Long-term MALE remained elevated in patients from severely distressed communities (1-year Kaplan-Meier estimate 30.1% vs 26.8%, p<.0001), with a 44.8% greater incidence of amputation (16.1% vs 11.2%, p<.0001) and a 14.5% greater incidence of thrombectomy (7.7% vs 6.7%, p=.005). After risk-adjustment, DCI continued to independently predict long-term MALE (HR 1.02, 95% CI 1.00-1.04, p=.045). DCI was also associated with risk-adjusted amputation (HR 1.09, 95% CI 1.05-1.12, p<.0001) and occlusion with a hazard ratio of 1.04 (Table). Patients from severely distressed communities were significantly more likely to identified as active smokers on long-term follow-up 31.6% vs 25.3%, p<.0001).
CONCLUSIONS: Patients from severely distressed communities (DCI>75) demonstrated higher rates of smoking and comorbid disease. Additionally, these patients presented with more advanced vascular disease, including critical limb ischemia and prior amputations. While in-hospital mortality and cardiovascular events were similar between groups, the rate of major morbidity was higher in patients from highly distressed communities. Moreover, patients from distressed communities demonstrated increased risk of major adverse limb events both in hospital and long-term. Moreover, the novel Distressed Communities Index was found to be an independent predictor of MALE after adjusting for baseline and operative risk. Amputation was the main driver of this finding and DCI independently predicted in-hospital and long-term amputation.
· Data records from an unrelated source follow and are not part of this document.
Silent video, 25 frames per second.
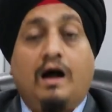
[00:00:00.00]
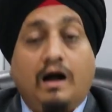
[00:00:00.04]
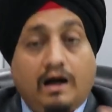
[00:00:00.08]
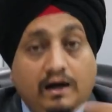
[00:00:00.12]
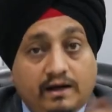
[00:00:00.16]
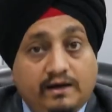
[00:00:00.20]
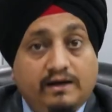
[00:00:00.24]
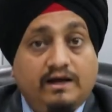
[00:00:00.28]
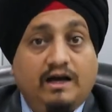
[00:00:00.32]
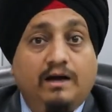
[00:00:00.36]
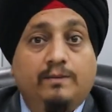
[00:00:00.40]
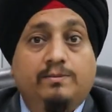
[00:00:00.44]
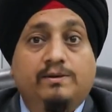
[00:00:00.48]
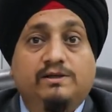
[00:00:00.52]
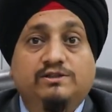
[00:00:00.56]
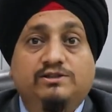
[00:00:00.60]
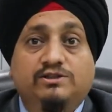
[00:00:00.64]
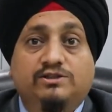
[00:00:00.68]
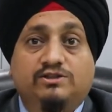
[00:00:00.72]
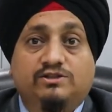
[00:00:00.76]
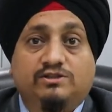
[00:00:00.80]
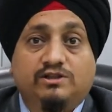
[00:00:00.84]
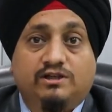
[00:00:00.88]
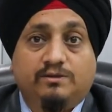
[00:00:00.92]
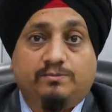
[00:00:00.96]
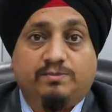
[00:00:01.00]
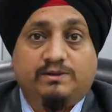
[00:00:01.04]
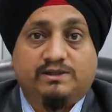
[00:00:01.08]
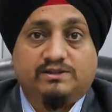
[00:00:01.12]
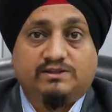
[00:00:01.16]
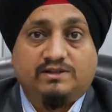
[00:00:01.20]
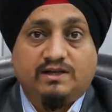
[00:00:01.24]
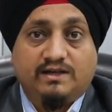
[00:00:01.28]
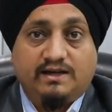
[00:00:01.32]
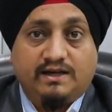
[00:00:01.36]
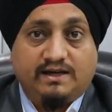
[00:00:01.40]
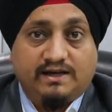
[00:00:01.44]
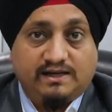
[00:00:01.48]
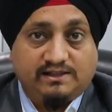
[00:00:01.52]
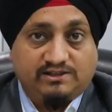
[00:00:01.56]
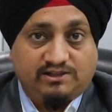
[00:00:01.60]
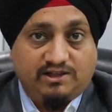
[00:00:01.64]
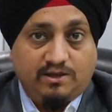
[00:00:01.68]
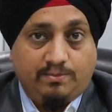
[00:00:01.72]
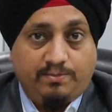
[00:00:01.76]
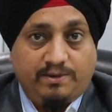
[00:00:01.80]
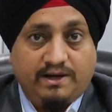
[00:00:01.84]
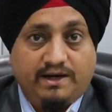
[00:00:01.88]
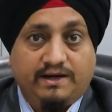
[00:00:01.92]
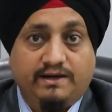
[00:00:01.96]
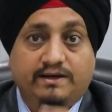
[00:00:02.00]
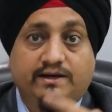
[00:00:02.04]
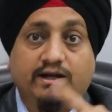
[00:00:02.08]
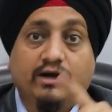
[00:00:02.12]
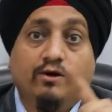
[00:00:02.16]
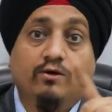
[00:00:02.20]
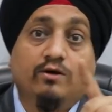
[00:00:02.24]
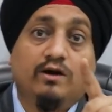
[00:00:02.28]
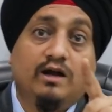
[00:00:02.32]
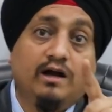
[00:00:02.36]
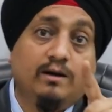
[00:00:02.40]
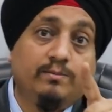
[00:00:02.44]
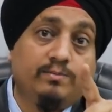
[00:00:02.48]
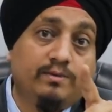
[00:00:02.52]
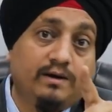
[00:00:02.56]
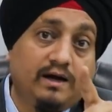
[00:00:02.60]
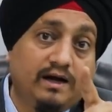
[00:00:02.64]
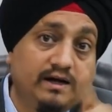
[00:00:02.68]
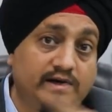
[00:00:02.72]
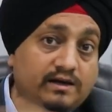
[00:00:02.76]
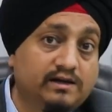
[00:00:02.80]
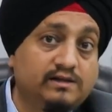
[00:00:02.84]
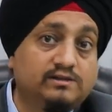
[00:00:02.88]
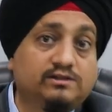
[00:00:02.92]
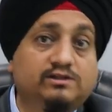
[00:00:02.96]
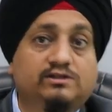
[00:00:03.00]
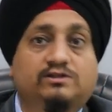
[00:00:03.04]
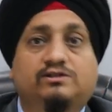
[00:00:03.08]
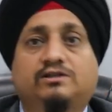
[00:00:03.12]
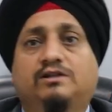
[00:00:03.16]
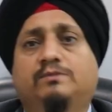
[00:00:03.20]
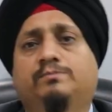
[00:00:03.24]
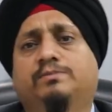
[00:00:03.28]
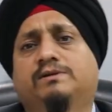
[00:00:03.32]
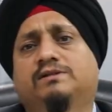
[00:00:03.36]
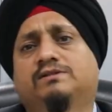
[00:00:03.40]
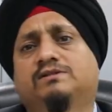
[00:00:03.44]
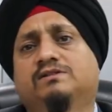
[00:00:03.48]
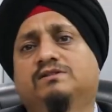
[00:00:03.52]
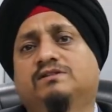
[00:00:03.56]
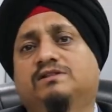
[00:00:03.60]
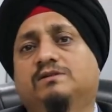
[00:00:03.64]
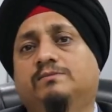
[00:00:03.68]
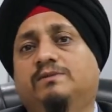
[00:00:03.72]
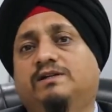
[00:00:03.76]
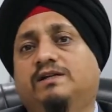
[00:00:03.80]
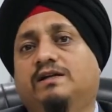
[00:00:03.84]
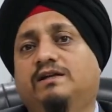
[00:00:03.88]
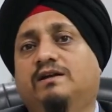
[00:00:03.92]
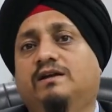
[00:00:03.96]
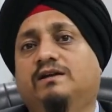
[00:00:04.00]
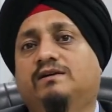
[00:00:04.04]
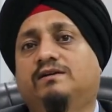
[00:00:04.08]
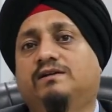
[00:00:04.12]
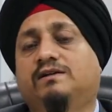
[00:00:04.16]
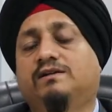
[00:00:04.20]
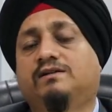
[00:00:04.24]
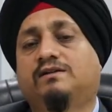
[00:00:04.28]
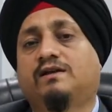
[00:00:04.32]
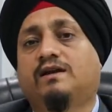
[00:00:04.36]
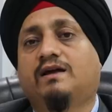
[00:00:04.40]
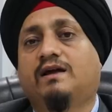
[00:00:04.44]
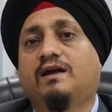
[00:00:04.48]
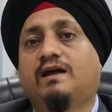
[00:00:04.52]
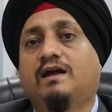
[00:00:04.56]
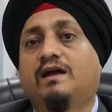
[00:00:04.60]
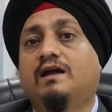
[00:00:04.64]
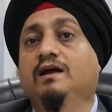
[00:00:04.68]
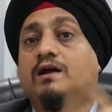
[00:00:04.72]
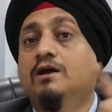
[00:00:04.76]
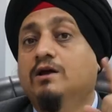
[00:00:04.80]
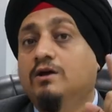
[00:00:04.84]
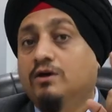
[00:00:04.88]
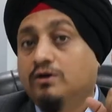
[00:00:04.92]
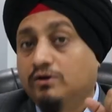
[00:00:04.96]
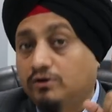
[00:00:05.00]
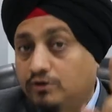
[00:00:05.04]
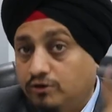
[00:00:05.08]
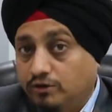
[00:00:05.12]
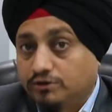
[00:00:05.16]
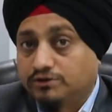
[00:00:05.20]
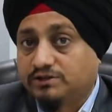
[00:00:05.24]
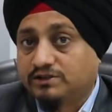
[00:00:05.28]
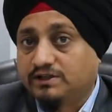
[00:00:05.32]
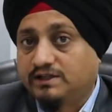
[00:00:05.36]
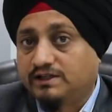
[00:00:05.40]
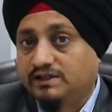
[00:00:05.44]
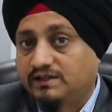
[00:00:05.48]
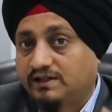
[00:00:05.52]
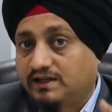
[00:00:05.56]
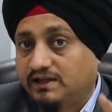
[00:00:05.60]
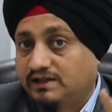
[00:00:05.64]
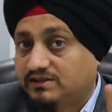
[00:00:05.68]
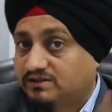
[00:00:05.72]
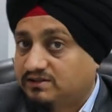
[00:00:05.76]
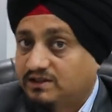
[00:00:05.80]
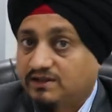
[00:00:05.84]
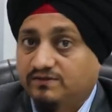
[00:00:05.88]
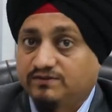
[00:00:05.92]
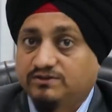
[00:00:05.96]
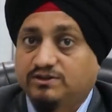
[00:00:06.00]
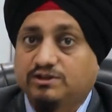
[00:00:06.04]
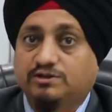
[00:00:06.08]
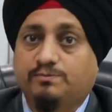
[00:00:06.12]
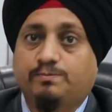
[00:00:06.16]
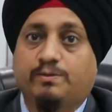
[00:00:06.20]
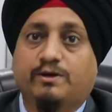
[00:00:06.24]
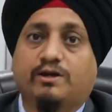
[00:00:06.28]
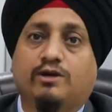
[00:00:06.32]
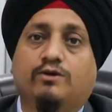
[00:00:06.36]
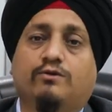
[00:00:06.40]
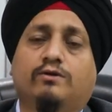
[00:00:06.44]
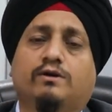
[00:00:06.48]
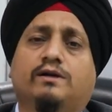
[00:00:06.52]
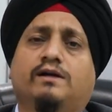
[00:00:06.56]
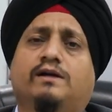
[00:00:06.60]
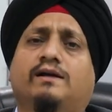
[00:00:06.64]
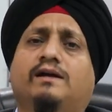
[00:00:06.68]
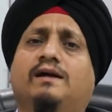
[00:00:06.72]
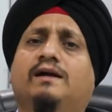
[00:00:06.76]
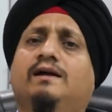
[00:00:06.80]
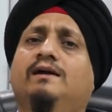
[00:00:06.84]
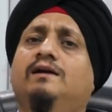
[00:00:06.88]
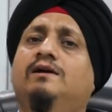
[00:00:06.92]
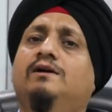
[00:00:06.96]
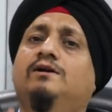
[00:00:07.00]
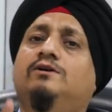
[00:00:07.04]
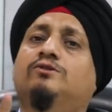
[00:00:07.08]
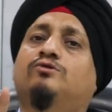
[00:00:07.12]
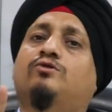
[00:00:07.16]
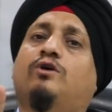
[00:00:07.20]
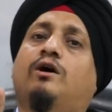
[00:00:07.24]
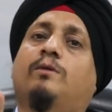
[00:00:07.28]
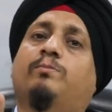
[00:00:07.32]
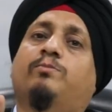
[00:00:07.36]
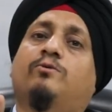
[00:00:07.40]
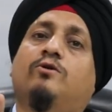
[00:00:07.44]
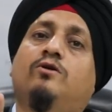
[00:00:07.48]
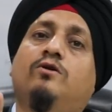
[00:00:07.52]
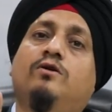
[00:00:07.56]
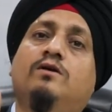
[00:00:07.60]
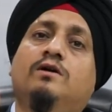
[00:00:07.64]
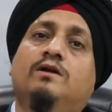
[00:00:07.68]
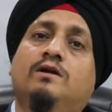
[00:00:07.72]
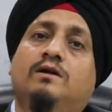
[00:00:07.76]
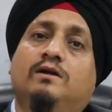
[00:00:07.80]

अगर आप रजिस्टर्ड पर्सन है रेसिपियंट है और आप अनरजिस्टर्ड पर्सन से मटेरियल खरीद रहे हैं गुड्स खरीद रहे हैं सर्विसेज प्रोक्योर कर रहे हैं तो आपको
All available socioeconomic measures including DCI, insurance status and race were associated with short-term limb events.
Socioeconomic factors play an important role in vascular surgical outcomes, in particular limb related events. This is likely due to an interdependent combination of individual means and community level resources. The DCI related associations observed in this study warrant further investigation. Identifying modifiable risk factors may help mitigate the increased risk of adverse events through preoperative risk-factor optimization and close follow-up. Based on the link with outcomes and high variability between hospitals, any future attempts at risk prediction and public reporting of quality should consider socioeconomic factors. The Distressed Communities Index can be easily integrated into databases in a de-identified manner to help account for socioeconomic status.